U.N. panel head sees wiggle room for global climate deal
NEW DELHI (Reuters) - Despite fears of failure facing global climate change negotiations in December, the U.N. climate panel chief said Wednesday it was still possible to agree a pact, including levels of emission cuts by rich nations.
Talks for a treaty to succeed the Kyoto Protocol, which obliges 37 rich nations to cut emissions by an average of 5 percent below 1990 levels by 2008-12, are deadlocked on the question of cuts to be taken by rich and poorer countries.
Developed nations will also have to come up with billions of dollars in climate aid and green technologies for the poor.
"The wiggle room is there even at the stroke of midnight when the conference is ending," said Rajendra Pachauri, chairman of the U.N.'s Intergovernmental Panel on Climate Change.
"Now I am not saying that's a very healthy development and that probably involves a lot of compromises that may or may not be the best possible."
Delegates from nearly 200 countries meet in Copenhagen in December to try to agree on a broader climate pact to replace the U.N.'s Kyoto Protocol, whose first phase ends in 2012.
Developing nations are under no obligation to commit to binding economy-wide emission cuts under existing U.N. treaties.

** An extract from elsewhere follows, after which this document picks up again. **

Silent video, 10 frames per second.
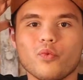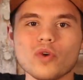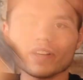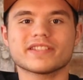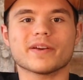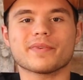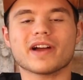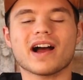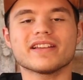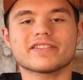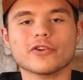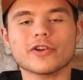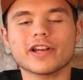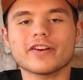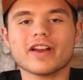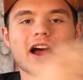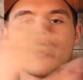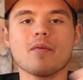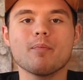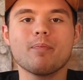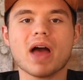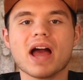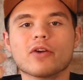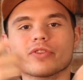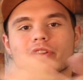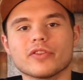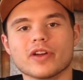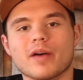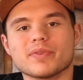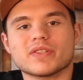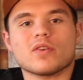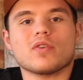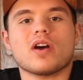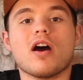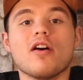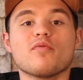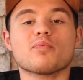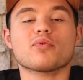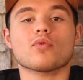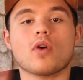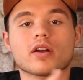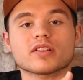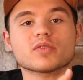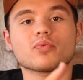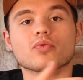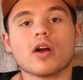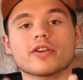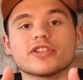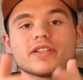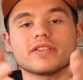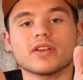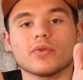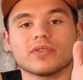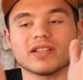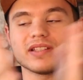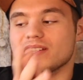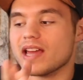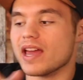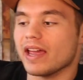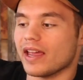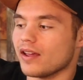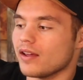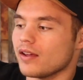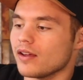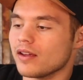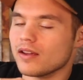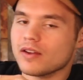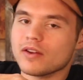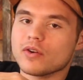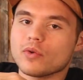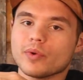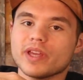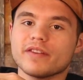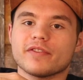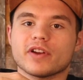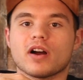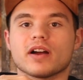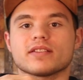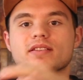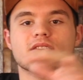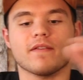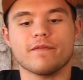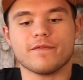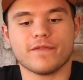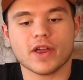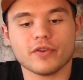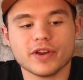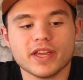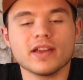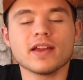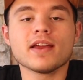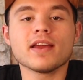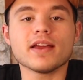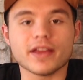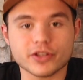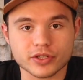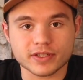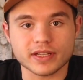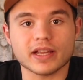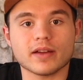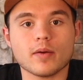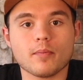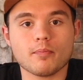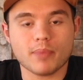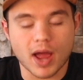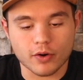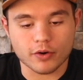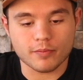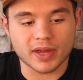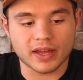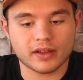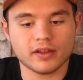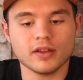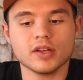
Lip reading: What's up guys, Logan here, and I am back with another episode of Product Prodigy. So today, we have got a very interesting power bank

But many larger developing countries, such as India, say they are taking steps anyway to curb the growth of their emissions, such as increased use of renewable energy and imposing energy efficiency standards, to help seal a global deal.
Developing countries are among the most threatened by climate change, but their huge populations mean they will still be heavily reliant on burning fossil fuels to try to lift millions out of poverty.
For instance, about half a billion people in India still don't have access to electricity, making it necessary to use cheap, dirty coal for almost 70 percent of its power needs.
Rich countries say developing nations should also agree cuts because their emissions are growing at a faster pace. China is the world's top greenhouse gas emitter, while Indonesia says it is ranked third, mainly because of deforestation.
"I frankly think that at this point of time we shouldn't get unduly swayed by utterances and postures because...every country is trying to see that we get a global deal that everybody wants but with zero cost to ourselves," Pachauri told reporters.
Apart from possible deals on emission cuts by rich nations and finance for actions by developing countries to fight global warming, Pachauri said the world could also ink a pact to avoid deforestation.
In return, Pachauri said, poorer nations were most likely to commit themselves to domestic measures, but he was not sure if those actions would be "verifiable or reportable" as demanded by rich countries, referring to ways to independently check whether such actions really do cut emissions.
"If we get something that clearly puts us on the right path, gives us certain milestones in the future which the world is going to achieve, it is entirely possible that the pace will be accelerated as we move along."